L'emozione rischia di essere troppa, bisogna uscire dal sancta santorum della psicoanalisi. Non senza prima imbattersi nei libri che Freud amava. Da Dostoevskij a Shakespeare, da Flaubert a Edgar Allan Poe e infiniti altri - non mancava certo "Viaggio in Italia" di Goethe. E infatti Freud ha visitato le antichità italiane in più occasioni. Nel 1901, quando sulle orme del grande viaggiatore tedesco viene a Roma per la prima volta, dopo aver visto il Pantheon, San Pietro in Vicoli (con il Mosè di cui scriverà fino all'anno londinese) e il tramonto dal Gianicolo annota con trasporto: «Questo pomeriggio ho avuto così tante impressioni che me le porterò dietro per anni". L'amore per Roma, per Pompei, la Sicilia e tutto quanto evoca l'antichità, si univa in lui al disprezzo per il consumismo americano, emblema di una tendenza a tagliare le radici col passato. Per riscoprire l'importanza del quale Freud avrebbe volentieri messo sul lettino un'intera nazione.

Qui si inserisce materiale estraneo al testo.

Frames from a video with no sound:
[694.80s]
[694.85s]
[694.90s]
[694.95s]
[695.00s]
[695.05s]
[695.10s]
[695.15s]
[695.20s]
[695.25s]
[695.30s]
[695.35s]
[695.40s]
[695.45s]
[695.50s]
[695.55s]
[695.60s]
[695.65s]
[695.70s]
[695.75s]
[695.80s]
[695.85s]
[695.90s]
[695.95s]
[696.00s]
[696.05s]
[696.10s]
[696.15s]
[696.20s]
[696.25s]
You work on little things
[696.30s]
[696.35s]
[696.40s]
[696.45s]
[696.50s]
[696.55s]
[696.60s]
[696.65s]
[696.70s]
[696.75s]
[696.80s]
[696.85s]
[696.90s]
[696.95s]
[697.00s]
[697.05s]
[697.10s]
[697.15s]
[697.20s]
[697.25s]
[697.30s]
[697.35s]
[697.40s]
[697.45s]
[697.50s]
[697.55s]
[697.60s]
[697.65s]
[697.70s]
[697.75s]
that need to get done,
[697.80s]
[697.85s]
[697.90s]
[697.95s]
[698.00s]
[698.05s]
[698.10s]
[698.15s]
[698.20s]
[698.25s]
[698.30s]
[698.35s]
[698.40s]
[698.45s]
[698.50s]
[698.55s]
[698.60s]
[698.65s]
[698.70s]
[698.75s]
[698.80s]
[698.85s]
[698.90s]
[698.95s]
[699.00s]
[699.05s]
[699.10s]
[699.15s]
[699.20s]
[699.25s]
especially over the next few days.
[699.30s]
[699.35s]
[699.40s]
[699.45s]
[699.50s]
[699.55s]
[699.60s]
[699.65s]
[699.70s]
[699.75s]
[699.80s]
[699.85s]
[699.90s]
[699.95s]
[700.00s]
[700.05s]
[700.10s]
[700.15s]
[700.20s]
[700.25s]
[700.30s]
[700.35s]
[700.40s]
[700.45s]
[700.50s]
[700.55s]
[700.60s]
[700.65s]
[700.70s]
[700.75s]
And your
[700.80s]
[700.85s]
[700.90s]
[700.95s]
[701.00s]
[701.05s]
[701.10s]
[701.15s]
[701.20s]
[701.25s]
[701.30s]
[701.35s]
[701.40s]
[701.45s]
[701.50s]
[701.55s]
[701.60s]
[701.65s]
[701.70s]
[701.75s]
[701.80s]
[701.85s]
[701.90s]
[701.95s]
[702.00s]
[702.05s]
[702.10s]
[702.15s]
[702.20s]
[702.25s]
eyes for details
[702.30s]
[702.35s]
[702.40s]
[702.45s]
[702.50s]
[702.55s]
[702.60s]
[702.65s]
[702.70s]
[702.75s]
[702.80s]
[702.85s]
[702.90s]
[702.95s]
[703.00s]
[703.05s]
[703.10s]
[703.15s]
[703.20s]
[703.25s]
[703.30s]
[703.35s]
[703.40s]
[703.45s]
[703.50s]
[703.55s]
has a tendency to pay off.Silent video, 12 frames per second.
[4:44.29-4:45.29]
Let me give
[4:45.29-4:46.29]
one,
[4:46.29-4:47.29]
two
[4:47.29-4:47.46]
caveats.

E quando il nostro viaggio della memoria nella vita quotidiana dell'ultimo anno di vita di Freud volge al termine, sorge una domanda. Chissà cosa penserebbe l'ex padrone di casa, se fosse ancora vivo, di tutti gadget venduti nella sala accanto a quello che fu il suo scrigno delle memorie di esiliato. Un mini-busto in bronzo costa la bellezza di 185 sterline! Ma a prezzi ben più popolari ci si può portare a casa la penna trasparente in cui "naviga" da su a giù il divano della psicoanalisi, il portachiavi con su incisa la triade inconscio/io/super-io, e un mini pupazzetto barbuto freud-sembiante con tanto di elegante panciotto da applicare alla punta di un solo dito. Magari per fargli dire: la mia scoperta, sì, tutto merito (o colpa) di mia madre. Ma per il kitsch, quello no. A limite parlatene con i miei eredi.